But that combination -- being very sick and unvaccinated -- had led this child to the edge of respiratory failure, confined her to the hospital for a week, subjected her to many invasive tests and left her parents sleepless and scared. To top it all off, every person who had been in contact with her in the hospital was forced to take preventive antibiotics so we wouldn't get sick and spread whooping cough.
Refusing health
In the decade since that episode, vaccine refusal has become a trend in many places, including Southern California. As a recent Times article shows, that trend is particularly marked in affluent areas.
By now, most people know that many parents are refusing to vaccinate their children because they're scared that vaccines cause autism. They've heard the public rants of people who form a small but vocal and well-financed minority in the autism community and been frightened by them. Actress Jenny McCarthy, for example, who has had her share of appearances on "Larry King Live" and "The Oprah Winfrey Show," has screamed (literally) that she would rather children get measles than autism. At best, that's a false choice; at worst, it's a sick, horrible wish for her or anybody else's child.
You may be a parent reading this, unsure of what to believe when it comes to vaccines. I've had parents break down crying because they simply didn't know what to do.
And you know what? You have every right to be confused.
That's because doctors like me haven't been very good at communicating with you. For a long time, many of us blew off questions and concerns about vaccines. By the time we did start listening, sometime around the middle of this decade, we were way behind the curve. "Investigative reports," such as those produced by author David Kirby and environmental attorney Robert F. Kennedy Jr., condemned vaccines and the doctors who recommended them. .

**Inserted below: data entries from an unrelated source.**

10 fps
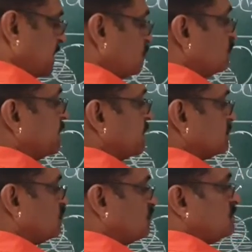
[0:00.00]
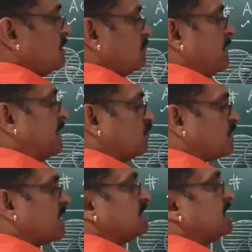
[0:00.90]
A union. So
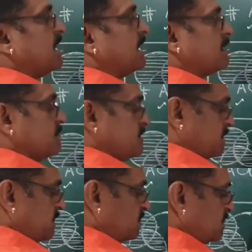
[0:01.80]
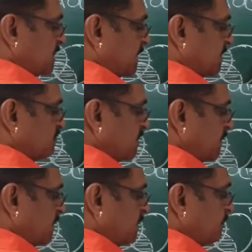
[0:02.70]
by looking at the diagram, easily I can
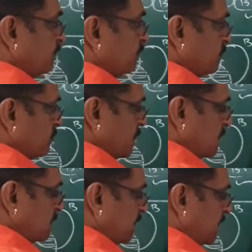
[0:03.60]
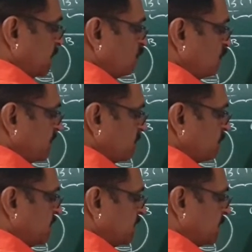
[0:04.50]
say A
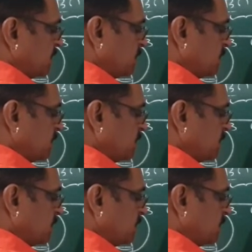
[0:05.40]
union B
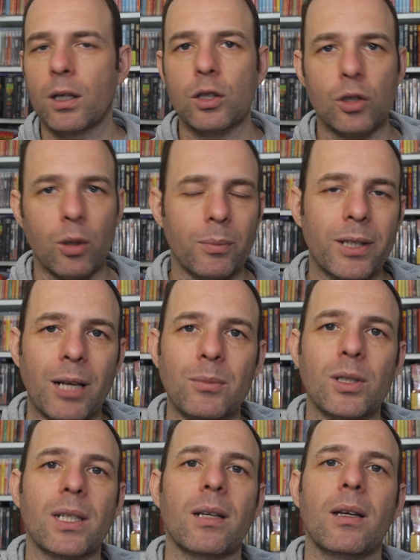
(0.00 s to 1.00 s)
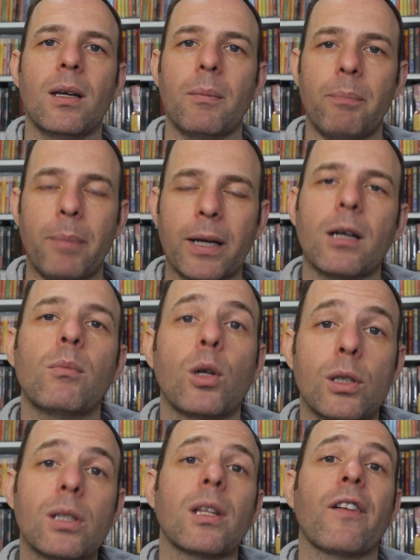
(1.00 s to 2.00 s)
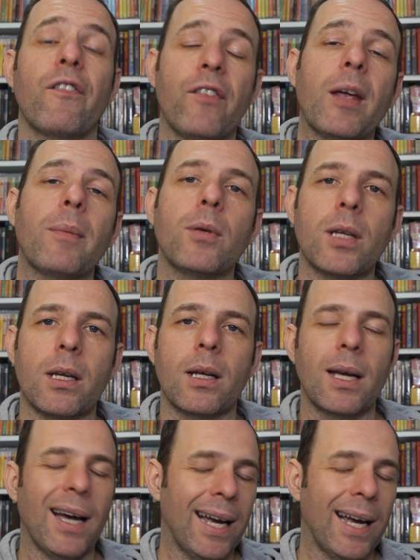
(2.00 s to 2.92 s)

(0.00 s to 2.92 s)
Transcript: Sometimes you get bigger months like February.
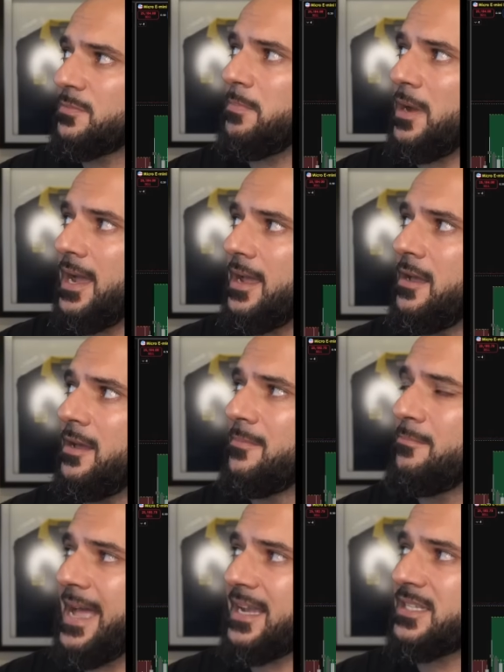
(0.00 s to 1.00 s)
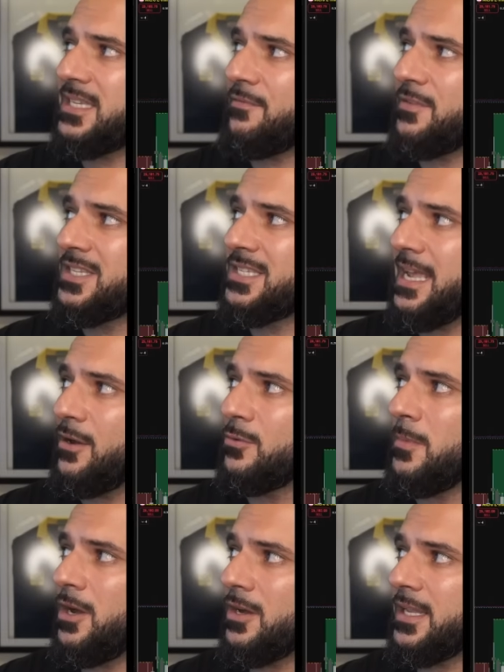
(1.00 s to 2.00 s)
Mag 7 sell
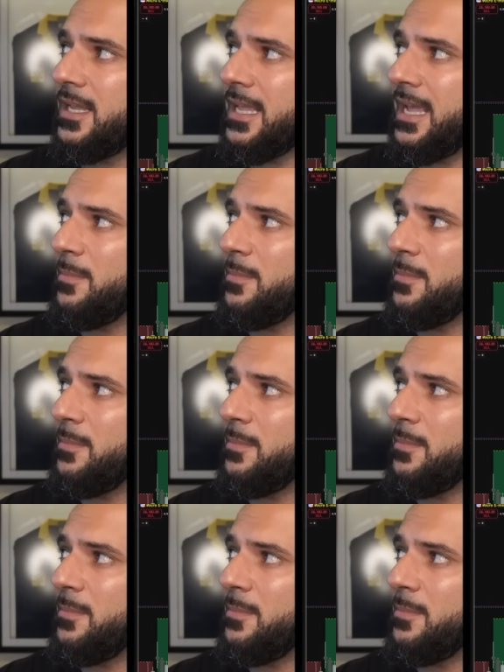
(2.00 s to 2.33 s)
market came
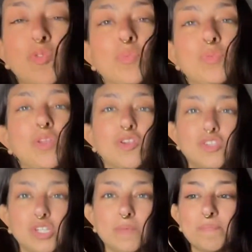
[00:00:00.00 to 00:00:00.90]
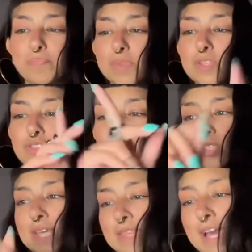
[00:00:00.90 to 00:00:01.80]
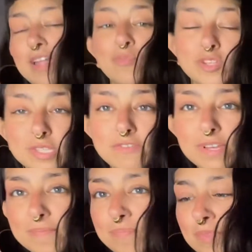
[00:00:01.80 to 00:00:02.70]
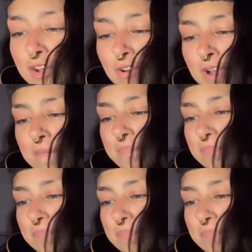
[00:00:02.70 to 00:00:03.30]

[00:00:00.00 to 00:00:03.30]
moon energy. So take that and receive it, all right?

We doctors, in contrast, were unsure of ourselves, even as a growing body of studies proved, time and time again, that vaccines (and things in them) were not causing autism. We clumsily scared the public by abruptly taking thimerosol out of vaccines in 2001, even though there was no science to support such a move. When McCarthy first showed up on "Oprah" and "Larry King" in 2007, we responded with coldly worded, bureaucratic statements.